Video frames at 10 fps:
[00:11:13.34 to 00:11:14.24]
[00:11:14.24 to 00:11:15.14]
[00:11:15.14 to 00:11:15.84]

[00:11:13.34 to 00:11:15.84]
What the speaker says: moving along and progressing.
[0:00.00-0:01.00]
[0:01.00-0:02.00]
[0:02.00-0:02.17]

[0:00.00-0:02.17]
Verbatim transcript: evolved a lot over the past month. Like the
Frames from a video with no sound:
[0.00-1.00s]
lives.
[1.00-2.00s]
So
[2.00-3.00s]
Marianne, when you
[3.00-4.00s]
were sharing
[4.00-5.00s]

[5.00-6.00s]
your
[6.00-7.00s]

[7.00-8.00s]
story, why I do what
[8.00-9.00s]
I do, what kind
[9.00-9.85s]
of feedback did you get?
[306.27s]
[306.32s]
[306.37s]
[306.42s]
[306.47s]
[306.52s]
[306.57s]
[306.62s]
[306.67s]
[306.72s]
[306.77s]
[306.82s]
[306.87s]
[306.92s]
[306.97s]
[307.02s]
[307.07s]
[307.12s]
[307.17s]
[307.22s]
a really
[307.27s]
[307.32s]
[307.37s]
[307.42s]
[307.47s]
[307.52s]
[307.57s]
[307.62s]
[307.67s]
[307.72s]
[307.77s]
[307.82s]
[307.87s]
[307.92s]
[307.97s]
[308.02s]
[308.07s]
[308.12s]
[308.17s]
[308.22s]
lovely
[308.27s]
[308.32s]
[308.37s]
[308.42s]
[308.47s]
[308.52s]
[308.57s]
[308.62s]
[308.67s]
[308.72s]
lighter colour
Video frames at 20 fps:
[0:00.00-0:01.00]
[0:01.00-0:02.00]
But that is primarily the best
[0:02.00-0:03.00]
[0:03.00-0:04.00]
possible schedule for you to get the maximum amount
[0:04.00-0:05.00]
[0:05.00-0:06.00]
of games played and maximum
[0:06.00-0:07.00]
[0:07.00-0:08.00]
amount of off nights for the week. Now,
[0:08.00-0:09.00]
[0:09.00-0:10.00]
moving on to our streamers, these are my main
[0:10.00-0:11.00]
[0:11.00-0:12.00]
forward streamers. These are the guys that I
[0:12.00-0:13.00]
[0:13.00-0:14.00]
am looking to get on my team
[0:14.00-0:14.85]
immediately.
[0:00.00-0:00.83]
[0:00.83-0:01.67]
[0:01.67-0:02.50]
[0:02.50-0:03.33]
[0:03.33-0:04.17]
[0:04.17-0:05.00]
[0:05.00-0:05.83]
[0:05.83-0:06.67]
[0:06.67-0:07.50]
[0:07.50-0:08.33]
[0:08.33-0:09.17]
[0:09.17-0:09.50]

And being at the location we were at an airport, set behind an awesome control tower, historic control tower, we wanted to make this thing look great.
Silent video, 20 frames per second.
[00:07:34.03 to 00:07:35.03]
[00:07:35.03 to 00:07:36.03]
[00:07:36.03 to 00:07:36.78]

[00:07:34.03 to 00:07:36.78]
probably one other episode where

- [Task item]:
Your task is to restate, word for word, only those lines above that fall between the line holding "[0:02.50-0:03.33]" and the line holding "[00:07:36.03 to 00:07:36.78]", inclusive.

- [Completed exercise]:
[0:02.50-0:03.33]
[0:03.33-0:04.17]
[0:04.17-0:05.00]
[0:05.00-0:05.83]
[0:05.83-0:06.67]
[0:06.67-0:07.50]
[0:07.50-0:08.33]
[0:08.33-0:09.17]
[0:09.17-0:09.50]

And being at the location we were at an airport, set behind an awesome control tower, historic control tower, we wanted to make this thing look great.
Silent video, 20 frames per second.
[00:07:34.03 to 00:07:35.03]
[00:07:35.03 to 00:07:36.03]
[00:07:36.03 to 00:07:36.78]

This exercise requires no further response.